TASK TO COMPLETE
Reproduce each line below precisely. Drop the pictures.

Collection entries

###

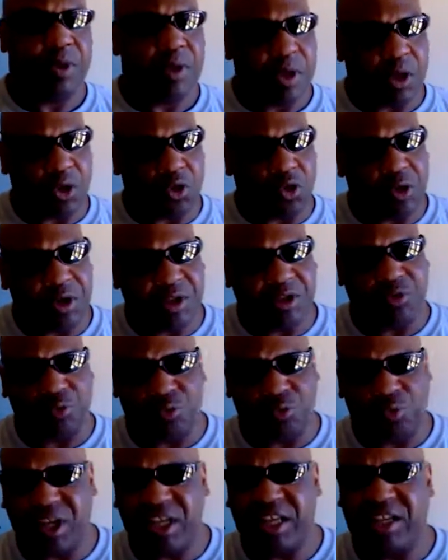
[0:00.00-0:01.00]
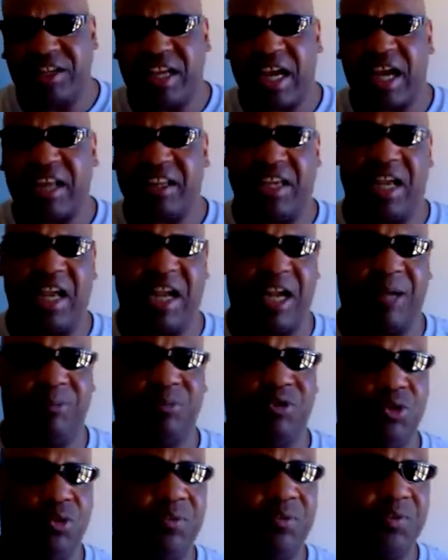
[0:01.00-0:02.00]
According to Read.com,
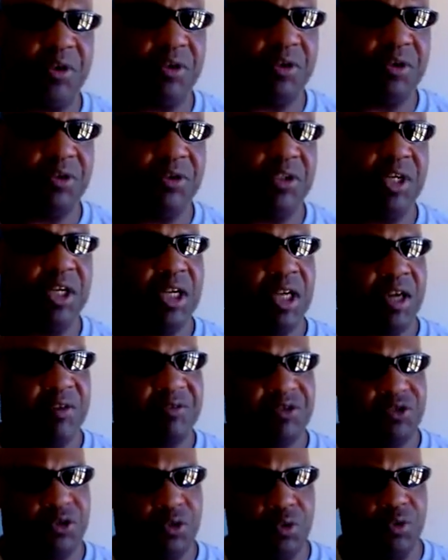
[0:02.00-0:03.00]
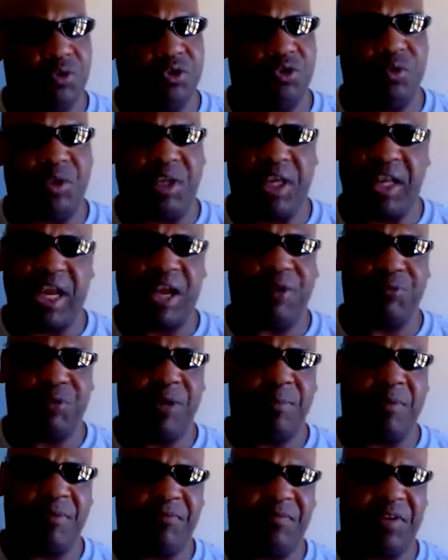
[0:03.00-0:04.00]
2/3 of students who cannot
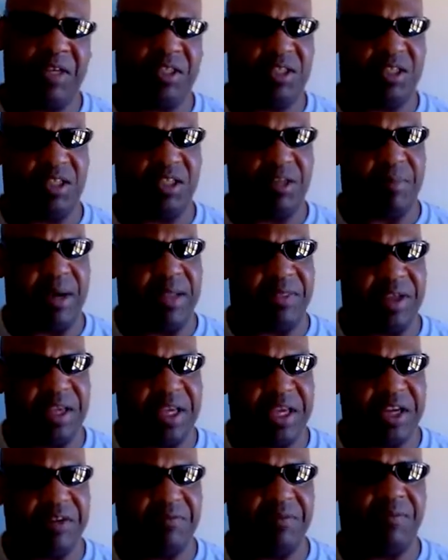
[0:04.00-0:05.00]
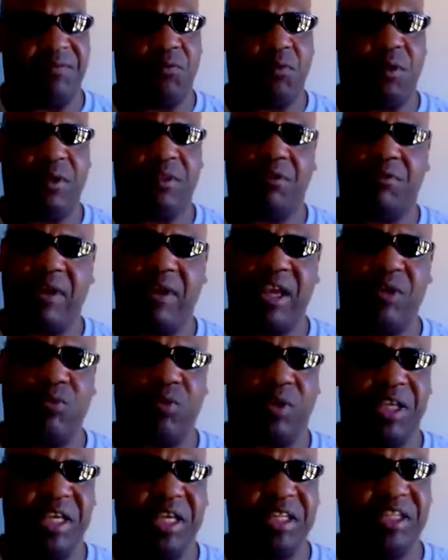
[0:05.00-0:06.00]
read proficiently by the end of the 4th grade
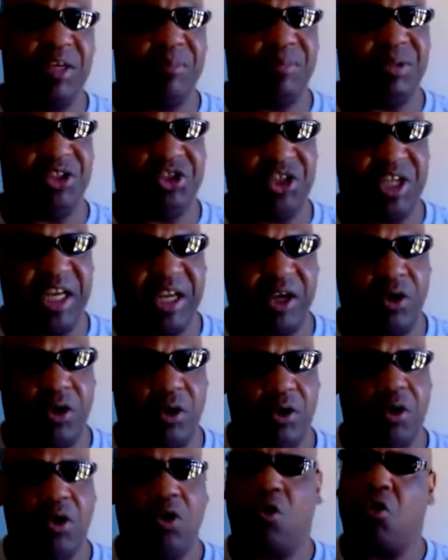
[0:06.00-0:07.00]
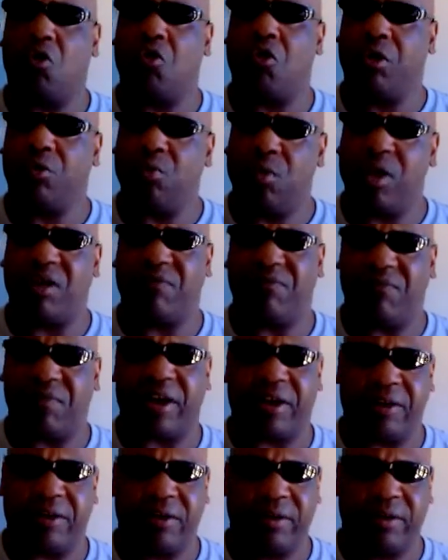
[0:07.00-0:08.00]
will end up in jail or on welfare.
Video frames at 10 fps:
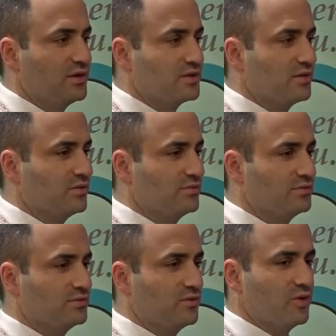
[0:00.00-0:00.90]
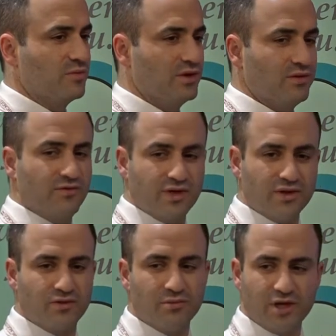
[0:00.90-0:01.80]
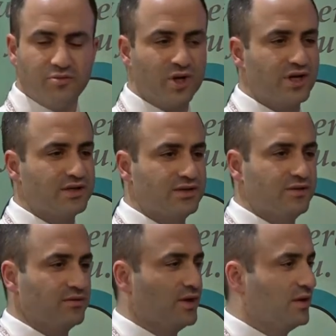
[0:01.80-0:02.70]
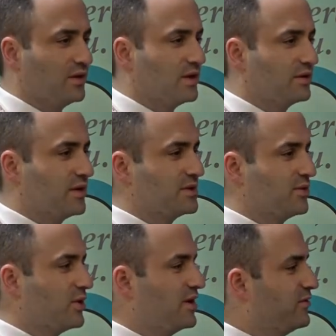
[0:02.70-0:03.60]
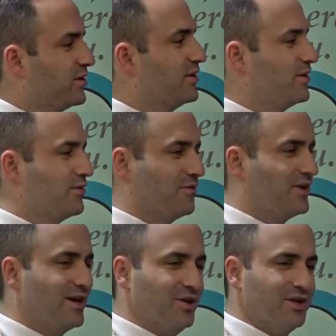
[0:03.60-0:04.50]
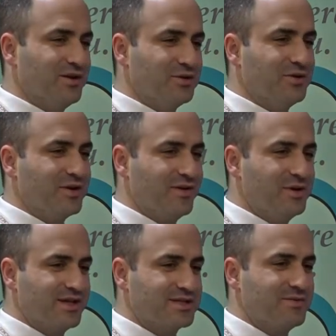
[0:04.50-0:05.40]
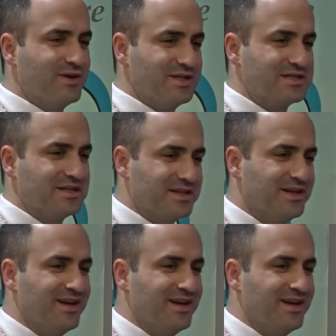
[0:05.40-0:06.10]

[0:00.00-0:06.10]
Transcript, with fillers: So women who've gone through menopause, a lot of times the wife will go, oh, finally, I don't know what I've been experiencing.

###

SOLVED PROBLEM
[0:00.00-0:01.00]
[0:01.00-0:02.00]
According to Read.com,
[0:02.00-0:03.00]
[0:03.00-0:04.00]
2/3 of students who cannot
[0:04.00-0:05.00]
[0:05.00-0:06.00]
read proficiently by the end of the 4th grade
[0:06.00-0:07.00]
[0:07.00-0:08.00]
will end up in jail or on welfare.
Video frames at 10 fps:
[0:00.00-0:00.90]
[0:00.90-0:01.80]
[0:01.80-0:02.70]
[0:02.70-0:03.60]
[0:03.60-0:04.50]
[0:04.50-0:05.40]
[0:05.40-0:06.10]

[0:00.00-0:06.10]
Transcript, with fillers: So women who've gone through menopause, a lot of times the wife will go, oh, finally, I don't know what I've been experiencing.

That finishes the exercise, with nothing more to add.